Я с радостью внимал словам Азры, ликуя в душе от радости за моего великого друга. Слава богу, ему легче будет распутать это темное, мрачное дело. Шутка сказать: сама Золотая Ручка сейчас окажется в его руках!
Лицо Путилина было бесстрастно.
— Мы поедем вместе? — быстро спросил он Азру.
— Н… нет, нет, что вы! — замахала та руками. — Она тогда сразу догадается, кто ее выдал, а я боюсь ее… месть ее может быть ужасна… Я поеду туда сейчас одна, вы приезжайте за мной следом, чуть погодя.
— Хорошо. До свидания, милое дитя. Поезжайте.
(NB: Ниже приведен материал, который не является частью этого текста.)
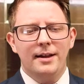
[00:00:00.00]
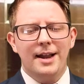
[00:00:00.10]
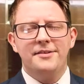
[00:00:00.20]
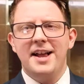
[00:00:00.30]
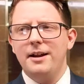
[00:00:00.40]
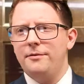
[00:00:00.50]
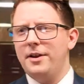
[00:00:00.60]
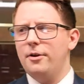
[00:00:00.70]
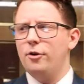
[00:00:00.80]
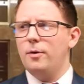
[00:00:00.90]
Now, Danny
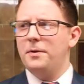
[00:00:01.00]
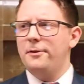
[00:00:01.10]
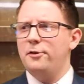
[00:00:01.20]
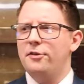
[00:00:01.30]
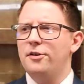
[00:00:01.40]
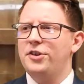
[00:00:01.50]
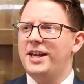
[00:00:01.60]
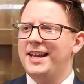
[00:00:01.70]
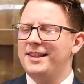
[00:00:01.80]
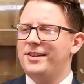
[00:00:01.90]
DeVito grew up in New
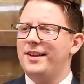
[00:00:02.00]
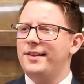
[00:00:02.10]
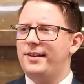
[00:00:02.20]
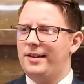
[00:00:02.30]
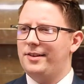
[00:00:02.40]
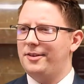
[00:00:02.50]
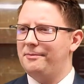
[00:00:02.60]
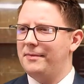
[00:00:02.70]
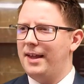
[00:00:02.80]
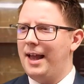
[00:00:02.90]
Jersey in the 60s,
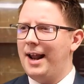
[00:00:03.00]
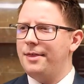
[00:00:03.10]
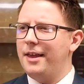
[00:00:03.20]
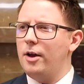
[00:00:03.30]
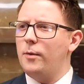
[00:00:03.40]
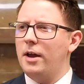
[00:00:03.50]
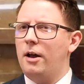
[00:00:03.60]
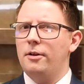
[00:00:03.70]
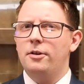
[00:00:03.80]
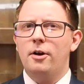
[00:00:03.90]
and I think we
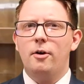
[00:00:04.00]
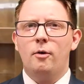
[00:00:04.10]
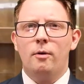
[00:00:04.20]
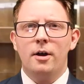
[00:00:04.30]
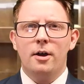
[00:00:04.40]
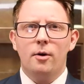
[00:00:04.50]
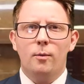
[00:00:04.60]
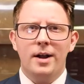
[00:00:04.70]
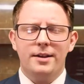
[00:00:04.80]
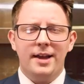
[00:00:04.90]
all know
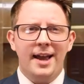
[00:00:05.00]
what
Я скоро прибуду.
И, когда молодая еврейка неровной походкой вышла из кабинета, я захлопал в ладоши.
— Поздравляю тебя! Дело кончено. Ты блестяще утрешь нос и судебному следователю, и этим надоедливым репортерам.
— Ты полагаешь, что дело уже кончено? — Путилин насмешливо поглядел на меня.
— Ну разумеется! Раз преступница окажется в твоих руках, о чем же толковать?
— Гм… А по-моему, дело только начинается.
— Как так?
— Очень просто. Погоди, мне надо немного заняться собою.
То, что в соседней комнате-гардеробной Путилин начал проделывать с собой, привело меня в изумление. Он надел на себя, под платье, какое-то особенное, толстое просмоленное трико.
— Это для чего же? — не сумел сдержать я своего изумления.